TASK DIRECTIONS:
For the entries that follow, set down each one exactly and drop any pictures.

Saved entries
-*-*-

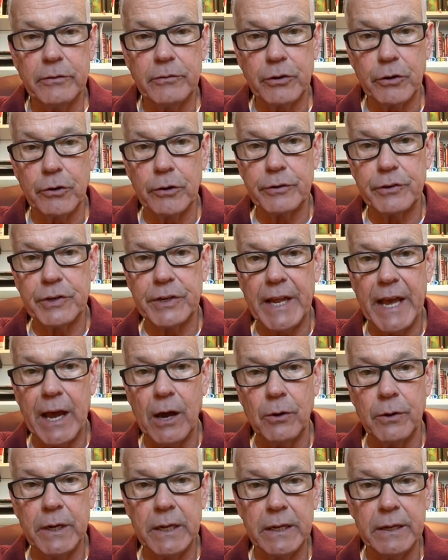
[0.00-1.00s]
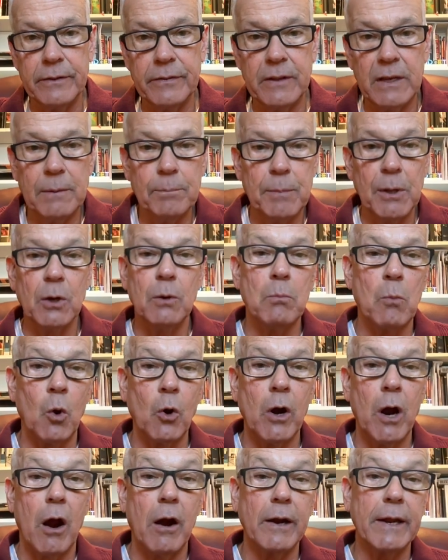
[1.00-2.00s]
a church down in the
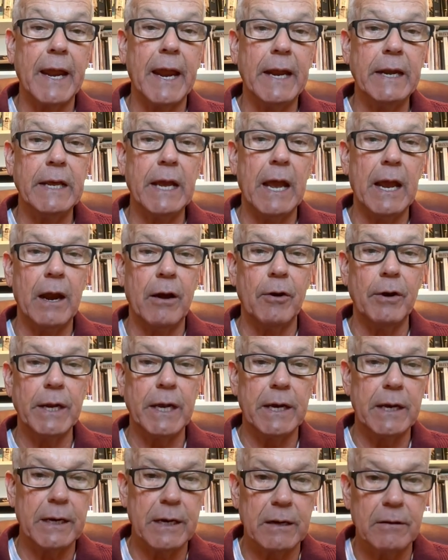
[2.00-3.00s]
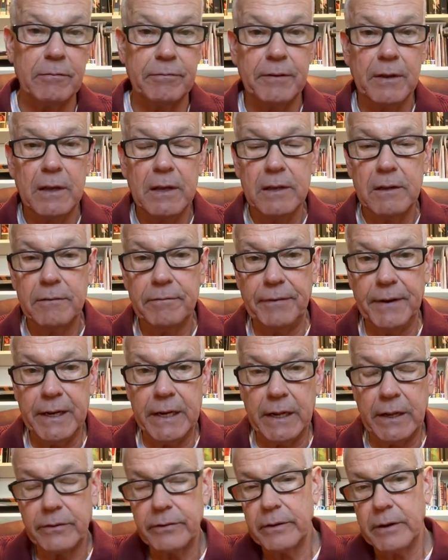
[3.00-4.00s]
Biltmore, Arcadia area of
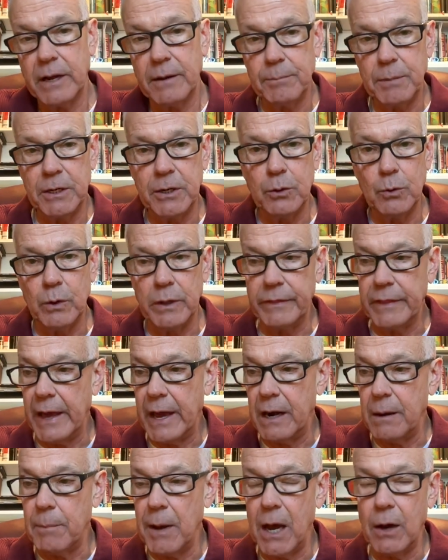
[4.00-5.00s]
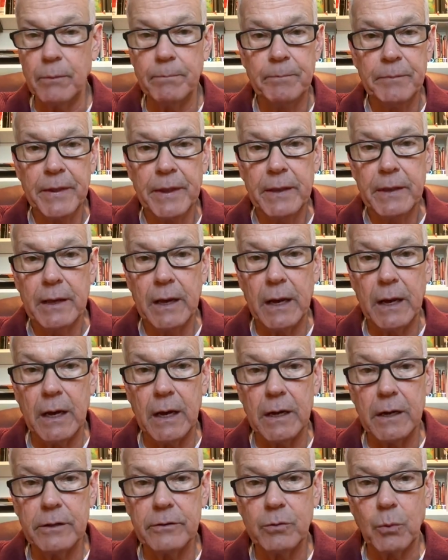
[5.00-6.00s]
Phoenix. And I've been doing that about
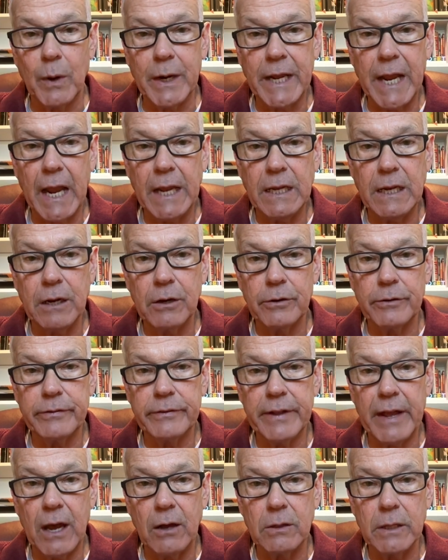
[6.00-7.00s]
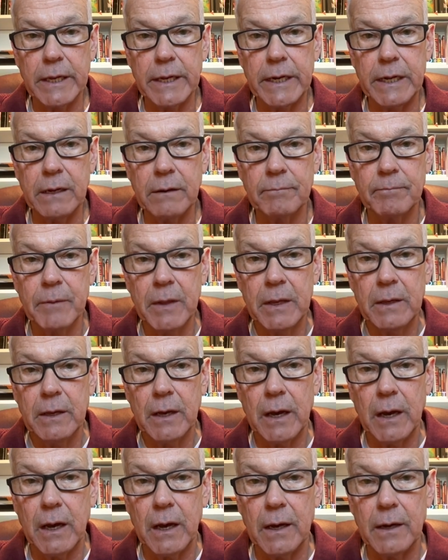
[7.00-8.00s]
28 years now, leading
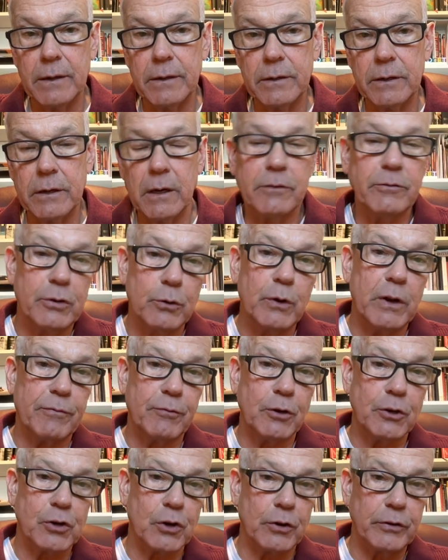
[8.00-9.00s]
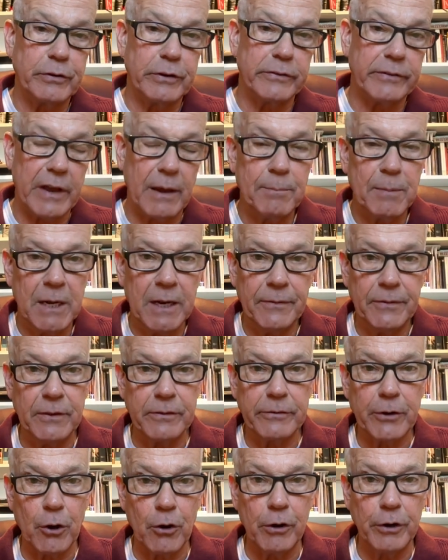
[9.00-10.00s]
2 different churches. I've been at
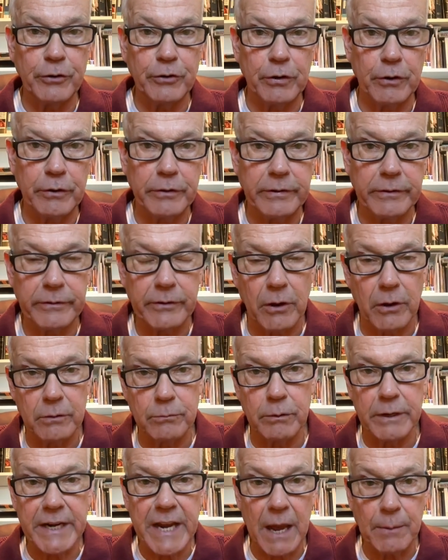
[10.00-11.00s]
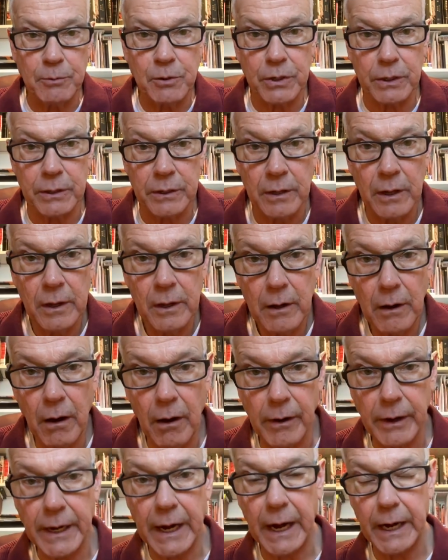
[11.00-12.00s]
this current church. It's called Redemption
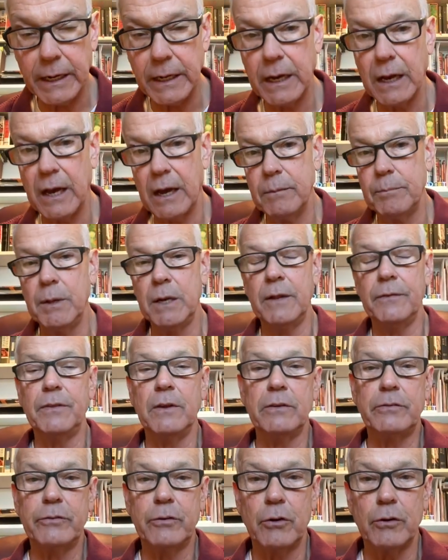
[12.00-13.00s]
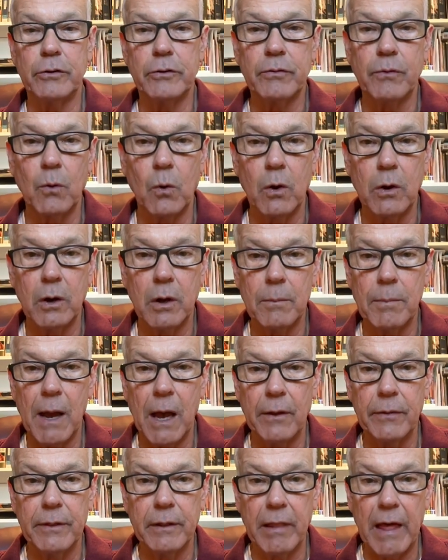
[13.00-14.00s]
Arcadia. I've been at this church for
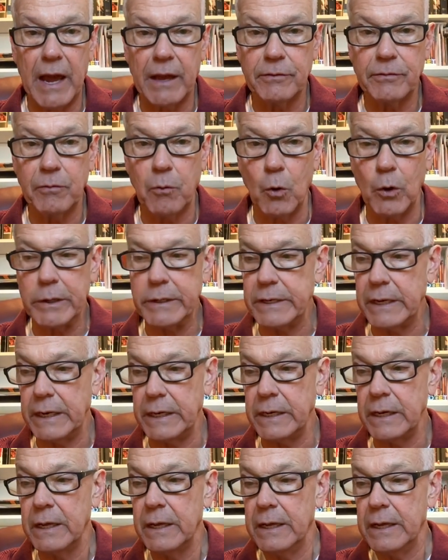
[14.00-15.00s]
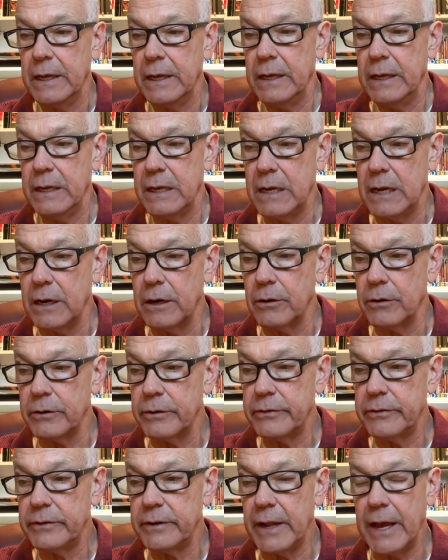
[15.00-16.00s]
about the last 14
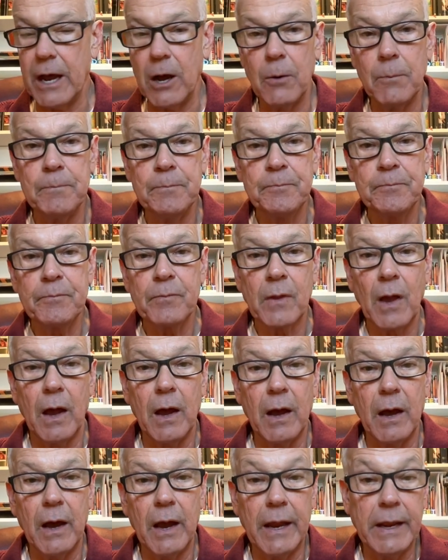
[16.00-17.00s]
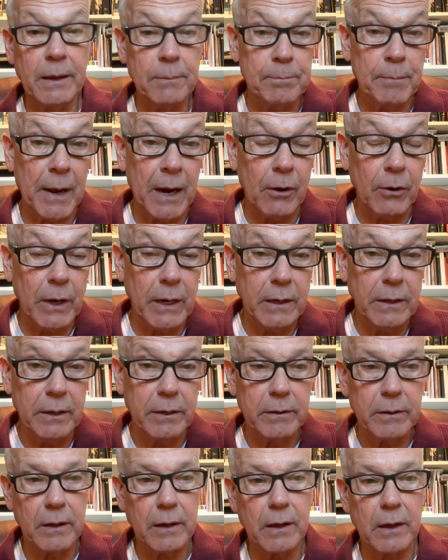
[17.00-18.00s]
years now. I am married,
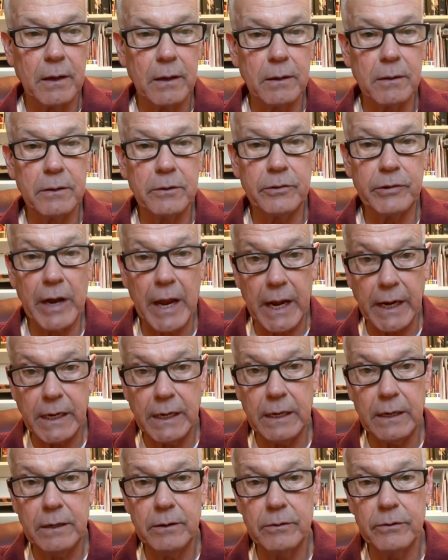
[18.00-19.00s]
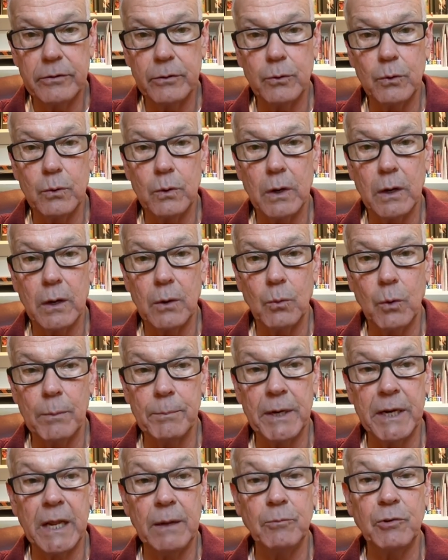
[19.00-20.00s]
Jackie, to a
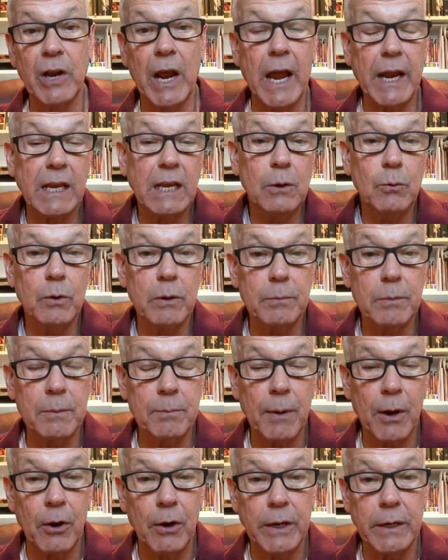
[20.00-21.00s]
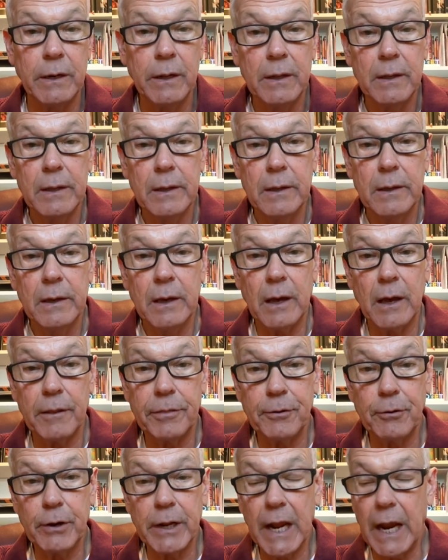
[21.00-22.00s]
woman named Jackie. We've been married
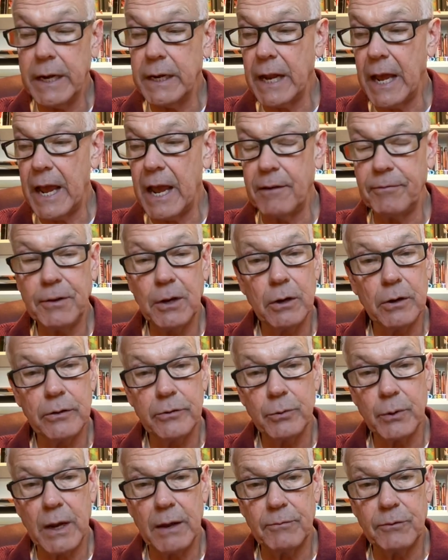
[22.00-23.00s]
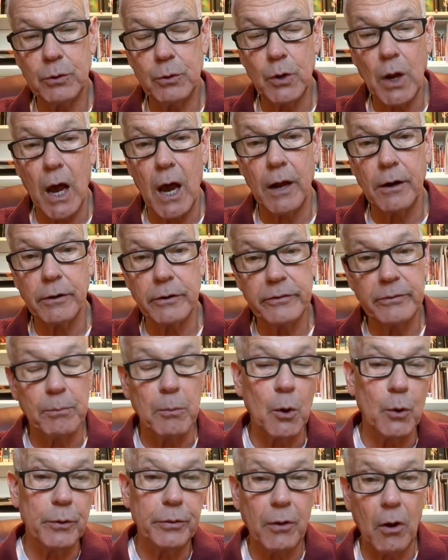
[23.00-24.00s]
38 and a half years. We have 2 daughters.
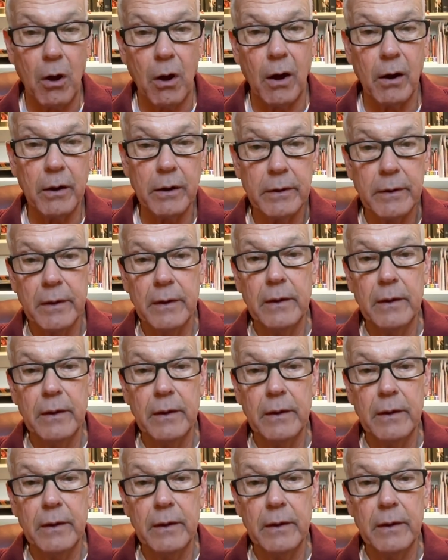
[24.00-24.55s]
Both are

-*-*-

THE ANSWER:
[0.00-1.00s]
[1.00-2.00s]
a church down in the
[2.00-3.00s]
[3.00-4.00s]
Biltmore, Arcadia area of
[4.00-5.00s]
[5.00-6.00s]
Phoenix. And I've been doing that about
[6.00-7.00s]
[7.00-8.00s]
28 years now, leading
[8.00-9.00s]
[9.00-10.00s]
2 different churches. I've been at
[10.00-11.00s]
[11.00-12.00s]
this current church. It's called Redemption
[12.00-13.00s]
[13.00-14.00s]
Arcadia. I've been at this church for
[14.00-15.00s]
[15.00-16.00s]
about the last 14
[16.00-17.00s]
[17.00-18.00s]
years now. I am married,
[18.00-19.00s]
[19.00-20.00s]
Jackie, to a
[20.00-21.00s]
[21.00-22.00s]
woman named Jackie. We've been married
[22.00-23.00s]
[23.00-24.00s]
38 and a half years. We have 2 daughters.
[24.00-24.55s]
Both are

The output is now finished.